↓

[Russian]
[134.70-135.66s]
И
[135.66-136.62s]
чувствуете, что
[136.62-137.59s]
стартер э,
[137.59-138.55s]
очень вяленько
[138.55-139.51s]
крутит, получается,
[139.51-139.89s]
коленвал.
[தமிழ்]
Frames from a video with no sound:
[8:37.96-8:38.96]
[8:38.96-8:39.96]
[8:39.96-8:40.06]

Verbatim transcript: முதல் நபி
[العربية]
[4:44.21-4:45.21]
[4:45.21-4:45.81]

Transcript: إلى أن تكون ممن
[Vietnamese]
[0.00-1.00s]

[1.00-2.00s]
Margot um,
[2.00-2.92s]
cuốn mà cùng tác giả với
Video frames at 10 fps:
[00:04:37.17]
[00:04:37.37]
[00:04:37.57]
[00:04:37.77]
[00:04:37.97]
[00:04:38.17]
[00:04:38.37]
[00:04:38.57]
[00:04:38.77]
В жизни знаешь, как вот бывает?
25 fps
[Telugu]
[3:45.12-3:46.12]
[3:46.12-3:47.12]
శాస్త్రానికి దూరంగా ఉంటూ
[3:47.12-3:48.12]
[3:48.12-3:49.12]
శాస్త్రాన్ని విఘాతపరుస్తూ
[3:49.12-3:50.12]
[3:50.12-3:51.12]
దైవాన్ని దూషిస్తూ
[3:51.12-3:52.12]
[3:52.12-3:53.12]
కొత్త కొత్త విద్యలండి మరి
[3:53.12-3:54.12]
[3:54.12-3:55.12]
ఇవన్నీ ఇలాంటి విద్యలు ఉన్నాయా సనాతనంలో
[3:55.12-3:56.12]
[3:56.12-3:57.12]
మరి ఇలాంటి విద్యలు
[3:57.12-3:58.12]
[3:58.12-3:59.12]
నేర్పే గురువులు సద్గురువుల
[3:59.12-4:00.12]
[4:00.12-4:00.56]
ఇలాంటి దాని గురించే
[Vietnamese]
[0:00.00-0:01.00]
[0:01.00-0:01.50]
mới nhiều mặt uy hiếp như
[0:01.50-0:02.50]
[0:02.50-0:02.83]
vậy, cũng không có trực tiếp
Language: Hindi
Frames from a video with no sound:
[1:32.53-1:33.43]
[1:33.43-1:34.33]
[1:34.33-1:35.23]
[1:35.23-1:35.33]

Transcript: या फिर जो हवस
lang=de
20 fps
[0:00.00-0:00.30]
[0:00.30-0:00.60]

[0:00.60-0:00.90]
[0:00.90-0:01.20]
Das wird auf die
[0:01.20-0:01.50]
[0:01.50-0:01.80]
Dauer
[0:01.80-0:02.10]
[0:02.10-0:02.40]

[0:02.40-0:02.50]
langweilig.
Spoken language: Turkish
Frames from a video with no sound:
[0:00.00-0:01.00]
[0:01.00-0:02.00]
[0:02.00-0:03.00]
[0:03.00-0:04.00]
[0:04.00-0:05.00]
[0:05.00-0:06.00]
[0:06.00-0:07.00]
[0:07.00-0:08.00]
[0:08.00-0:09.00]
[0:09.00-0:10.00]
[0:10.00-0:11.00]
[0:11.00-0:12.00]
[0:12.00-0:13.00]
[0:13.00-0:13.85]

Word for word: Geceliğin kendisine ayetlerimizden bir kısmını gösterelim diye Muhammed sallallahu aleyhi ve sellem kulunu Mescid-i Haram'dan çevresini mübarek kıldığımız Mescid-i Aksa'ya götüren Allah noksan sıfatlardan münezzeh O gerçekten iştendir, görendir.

↑

#### WORK REQUEST
Only the lines from the beginning of the material through the line with "[3:51.12-3:52.12]" should appear in the answer, each copied exactly.

#### WRITTEN RESPONSE
[Russian]
[134.70-135.66s]
И
[135.66-136.62s]
чувствуете, что
[136.62-137.59s]
стартер э,
[137.59-138.55s]
очень вяленько
[138.55-139.51s]
крутит, получается,
[139.51-139.89s]
коленвал.
[தமிழ்]
Frames from a video with no sound:
[8:37.96-8:38.96]
[8:38.96-8:39.96]
[8:39.96-8:40.06]

Verbatim transcript: முதல் நபி
[العربية]
[4:44.21-4:45.21]
[4:45.21-4:45.81]

Transcript: إلى أن تكون ممن
[Vietnamese]
[0.00-1.00s]

[1.00-2.00s]
Margot um,
[2.00-2.92s]
cuốn mà cùng tác giả với
Video frames at 10 fps:
[00:04:37.17]
[00:04:37.37]
[00:04:37.57]
[00:04:37.77]
[00:04:37.97]
[00:04:38.17]
[00:04:38.37]
[00:04:38.57]
[00:04:38.77]
В жизни знаешь, как вот бывает?
25 fps
[Telugu]
[3:45.12-3:46.12]
[3:46.12-3:47.12]
శాస్త్రానికి దూరంగా ఉంటూ
[3:47.12-3:48.12]
[3:48.12-3:49.12]
శాస్త్రాన్ని విఘాతపరుస్తూ
[3:49.12-3:50.12]
[3:50.12-3:51.12]
దైవాన్ని దూషిస్తూ
[3:51.12-3:52.12]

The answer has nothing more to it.